El Síndrome Ovárico Metabólico Poliendocrino (SOMP) es una de las condiciones hormonales más frecuentes en mujeres en edad reproductiva. Hasta hace poco se conocía como Síndrome de Ovario Poliquístico (SOP), pero la comunidad científica actualizó su nombre porque el término anterior generaba confusión: hacía pensar que se trataba solo de un problema del ovario, cuando en realidad involucra distintas hormonas del cuerpo y también el metabolismo.
Este cambio no es solo un tema de palabras. Entender que el SOMP tiene un componente metabólico, además del reproductivo, ayuda a explicar por qué esta condición puede manifestarse de formas muy distintas de una persona a otra. Por eso, muchas mujeres conviven durante años con síntomas del SOMP sin saber que están relacionados entre sí, o los atribuyen a otras causas.
Los síntomas más conocidos del SOMP
Antes de hablar de las señales menos evidentes, vale la pena repasar las más habituales, con las que suele asociarse esta condición:
- Ciclos menstruales irregulares o ausentes.
- Acné persistente, especialmente en la mandíbula y el cuello.
- Aumento del vello corporal o facial (hirsutismo).
- Dificultad para lograr un embarazo.
- Resistencia a la insulina, asociada o no a sobrepeso u obesidad.
Si te identificas con uno o varios de estos puntos, es recomendable consultar con un/a ginecólogo/a para una evaluación completa.
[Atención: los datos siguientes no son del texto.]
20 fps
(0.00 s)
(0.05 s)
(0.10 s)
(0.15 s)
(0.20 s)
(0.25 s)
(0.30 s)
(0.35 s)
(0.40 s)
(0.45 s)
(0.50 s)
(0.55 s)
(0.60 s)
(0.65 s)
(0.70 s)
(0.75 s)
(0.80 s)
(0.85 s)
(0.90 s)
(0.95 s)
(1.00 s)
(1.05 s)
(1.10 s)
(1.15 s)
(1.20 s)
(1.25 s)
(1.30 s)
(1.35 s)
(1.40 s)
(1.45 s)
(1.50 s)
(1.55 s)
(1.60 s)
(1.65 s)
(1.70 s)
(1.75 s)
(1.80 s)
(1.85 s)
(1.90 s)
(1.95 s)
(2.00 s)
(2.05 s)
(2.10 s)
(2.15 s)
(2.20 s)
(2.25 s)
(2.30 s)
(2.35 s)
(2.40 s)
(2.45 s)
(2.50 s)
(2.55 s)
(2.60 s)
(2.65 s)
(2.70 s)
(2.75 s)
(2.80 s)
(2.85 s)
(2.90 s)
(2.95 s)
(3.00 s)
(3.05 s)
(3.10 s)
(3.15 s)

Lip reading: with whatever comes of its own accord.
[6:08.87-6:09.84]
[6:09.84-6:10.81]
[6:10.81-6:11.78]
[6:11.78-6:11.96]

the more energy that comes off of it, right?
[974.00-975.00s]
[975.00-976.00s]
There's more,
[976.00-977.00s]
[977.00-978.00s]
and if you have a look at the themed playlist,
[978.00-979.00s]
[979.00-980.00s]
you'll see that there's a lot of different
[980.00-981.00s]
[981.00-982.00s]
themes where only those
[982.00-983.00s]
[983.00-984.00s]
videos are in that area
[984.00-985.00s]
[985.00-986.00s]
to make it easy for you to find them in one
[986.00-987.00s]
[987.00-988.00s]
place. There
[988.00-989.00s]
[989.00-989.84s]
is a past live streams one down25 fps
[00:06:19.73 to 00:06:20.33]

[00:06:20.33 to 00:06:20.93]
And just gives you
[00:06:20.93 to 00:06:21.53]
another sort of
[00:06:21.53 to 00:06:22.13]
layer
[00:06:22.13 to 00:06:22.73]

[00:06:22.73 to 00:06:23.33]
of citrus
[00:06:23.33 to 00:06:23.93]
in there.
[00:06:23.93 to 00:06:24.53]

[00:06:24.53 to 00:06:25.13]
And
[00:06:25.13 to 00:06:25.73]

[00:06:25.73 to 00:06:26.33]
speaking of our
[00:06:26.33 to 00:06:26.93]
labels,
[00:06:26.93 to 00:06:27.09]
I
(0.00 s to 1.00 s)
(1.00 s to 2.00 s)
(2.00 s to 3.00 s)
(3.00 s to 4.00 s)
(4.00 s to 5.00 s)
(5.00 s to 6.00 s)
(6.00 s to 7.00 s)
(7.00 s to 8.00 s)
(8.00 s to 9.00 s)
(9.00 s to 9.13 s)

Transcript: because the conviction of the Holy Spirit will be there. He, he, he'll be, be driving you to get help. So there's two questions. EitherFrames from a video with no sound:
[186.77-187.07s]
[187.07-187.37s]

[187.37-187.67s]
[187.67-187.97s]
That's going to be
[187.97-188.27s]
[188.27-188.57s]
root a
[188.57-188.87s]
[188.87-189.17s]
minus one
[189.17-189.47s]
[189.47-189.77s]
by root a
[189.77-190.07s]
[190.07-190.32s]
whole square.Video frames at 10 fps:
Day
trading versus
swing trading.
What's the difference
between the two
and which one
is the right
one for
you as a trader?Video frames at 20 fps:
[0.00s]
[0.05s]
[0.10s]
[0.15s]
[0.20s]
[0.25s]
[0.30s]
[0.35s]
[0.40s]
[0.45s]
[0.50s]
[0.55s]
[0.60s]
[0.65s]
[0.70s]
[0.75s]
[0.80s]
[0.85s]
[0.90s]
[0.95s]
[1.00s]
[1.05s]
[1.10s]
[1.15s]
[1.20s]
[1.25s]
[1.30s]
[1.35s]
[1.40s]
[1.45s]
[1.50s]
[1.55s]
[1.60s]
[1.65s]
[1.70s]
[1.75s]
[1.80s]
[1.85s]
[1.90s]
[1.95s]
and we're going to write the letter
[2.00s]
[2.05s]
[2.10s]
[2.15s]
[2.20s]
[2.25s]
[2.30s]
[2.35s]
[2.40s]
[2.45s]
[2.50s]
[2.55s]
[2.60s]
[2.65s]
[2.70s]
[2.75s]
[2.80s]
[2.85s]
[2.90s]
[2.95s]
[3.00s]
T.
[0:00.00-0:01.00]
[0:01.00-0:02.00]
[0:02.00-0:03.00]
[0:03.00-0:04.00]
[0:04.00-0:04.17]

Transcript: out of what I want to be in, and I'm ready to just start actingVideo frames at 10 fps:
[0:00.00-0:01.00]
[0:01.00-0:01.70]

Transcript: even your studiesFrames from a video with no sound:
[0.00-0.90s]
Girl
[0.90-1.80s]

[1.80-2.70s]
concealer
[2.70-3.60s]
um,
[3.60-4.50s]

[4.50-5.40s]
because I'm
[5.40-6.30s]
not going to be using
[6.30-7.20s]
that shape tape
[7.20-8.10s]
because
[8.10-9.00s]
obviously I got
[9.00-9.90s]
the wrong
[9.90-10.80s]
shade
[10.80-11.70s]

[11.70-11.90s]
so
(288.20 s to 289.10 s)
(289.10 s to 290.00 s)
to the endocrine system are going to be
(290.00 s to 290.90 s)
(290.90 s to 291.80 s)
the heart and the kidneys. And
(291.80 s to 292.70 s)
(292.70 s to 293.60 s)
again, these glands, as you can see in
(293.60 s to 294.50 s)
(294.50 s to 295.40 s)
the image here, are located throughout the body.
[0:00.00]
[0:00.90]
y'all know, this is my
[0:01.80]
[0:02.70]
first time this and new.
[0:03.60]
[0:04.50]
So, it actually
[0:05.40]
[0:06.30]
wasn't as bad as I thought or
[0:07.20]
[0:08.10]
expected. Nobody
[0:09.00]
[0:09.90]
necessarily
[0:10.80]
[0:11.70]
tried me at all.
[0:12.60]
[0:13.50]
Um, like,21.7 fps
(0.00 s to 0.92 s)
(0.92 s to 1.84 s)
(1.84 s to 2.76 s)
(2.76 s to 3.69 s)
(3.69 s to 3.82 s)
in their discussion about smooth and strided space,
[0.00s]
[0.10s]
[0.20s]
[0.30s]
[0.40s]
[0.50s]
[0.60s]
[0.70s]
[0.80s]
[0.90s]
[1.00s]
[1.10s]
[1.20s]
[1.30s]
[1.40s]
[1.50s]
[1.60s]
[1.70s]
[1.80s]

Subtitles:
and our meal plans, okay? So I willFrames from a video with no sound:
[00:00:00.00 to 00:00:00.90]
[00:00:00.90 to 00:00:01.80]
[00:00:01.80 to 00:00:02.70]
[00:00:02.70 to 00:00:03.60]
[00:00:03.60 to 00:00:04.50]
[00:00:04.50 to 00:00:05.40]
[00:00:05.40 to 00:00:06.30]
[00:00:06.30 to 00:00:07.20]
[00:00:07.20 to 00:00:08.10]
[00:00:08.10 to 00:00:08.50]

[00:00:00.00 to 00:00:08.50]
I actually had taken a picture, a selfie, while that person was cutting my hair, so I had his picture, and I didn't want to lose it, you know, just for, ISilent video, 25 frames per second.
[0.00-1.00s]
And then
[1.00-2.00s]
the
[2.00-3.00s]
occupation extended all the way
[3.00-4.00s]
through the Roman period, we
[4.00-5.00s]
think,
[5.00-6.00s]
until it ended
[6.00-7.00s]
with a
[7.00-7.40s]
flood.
Síntomas del SOMP que suelen pasar desapercibidos
Como el nombre anterior (SOP) ponía el foco solo en el ovario, durante años se prestó menos atención a otras señales que también forman parte de esta condición y que muchas veces se atribuyen al estrés, al cansancio o simplemente «a como es cada una»:
- Cambios de peso difíciles de manejar, en particular acumulación de grasa en la zona abdominal.
- Caída de cabello o cabello más fino de lo habitual.
- Manchas de piel más oscura y aterciopelada en el cuello, axilas o pliegues (un signo llamado acantosis nigricans), que puede asociarse a resistencia a la insulina.
Estos síntomas reflejan justamente el componente «metabólico» y «poliendocrino» que le da nombre al SOMP: no se trata solo de lo que ocurre en el ovario, sino de cómo distintas hormonas y el metabolismo se ven afectados en conjunto. Ninguno de ellos, por sí solo, confirma un diagnóstico. Lo importante es prestar atención cuando varios aparecen juntos y se mantienen en el tiempo.
Por qué es importante reconocerlos a tiempo
El SOMP no solo afecta el ciclo menstrual o la posibilidad de un embarazo. Al tener un componente metabólico y hormonal más amplio, un diagnóstico y manejo oportuno puede ayudar a:
- Entender mejor por qué ocurren ciertos síntomas que antes parecían no tener relación entre sí.
- Abordar a tiempo el componente metabólico, que en el largo plazo se asocia a mayor riesgo de diabetes y otras complicaciones a nivel cardiovascular.
- Contar con un plan de manejo adaptado, que puede incluir cambios en hábitos de alimentación y actividad física, apoyo para la salud mental y tratamiento farmacológico en caso de ser necesario.
- Aclarar dudas sobre fertilidad con información certera, en lugar de suposiciones.
Qué hacer si te identificas con estos síntomas
Reconocer estos síntomas en ti misma no equivale a un diagnóstico. El SOMP se confirma mediante evaluación clínica y exámenes complementarios que debe indicar un profesional de la salud. Autodiagnosticarse a partir de información en internet puede llevar a conclusiones erradas, ya sea por exceso o por falta de preocupación.
Si te identificas con varios de los síntomas mencionados, lo más recomendable es agendar una consulta con tu ginecólogo/a. Llevar un registro previo de tus ciclos menstruales y de los síntomas que has notado puede ayudar mucho a que la evaluación sea más precisa.
Para acceder a información confiable y actualizada sobre salud ginecológica, la Sociedad Chilena de Ginecología y Obstetricia (SOCHOG) es una buena fuente de referencia, respaldada por especialistas del área.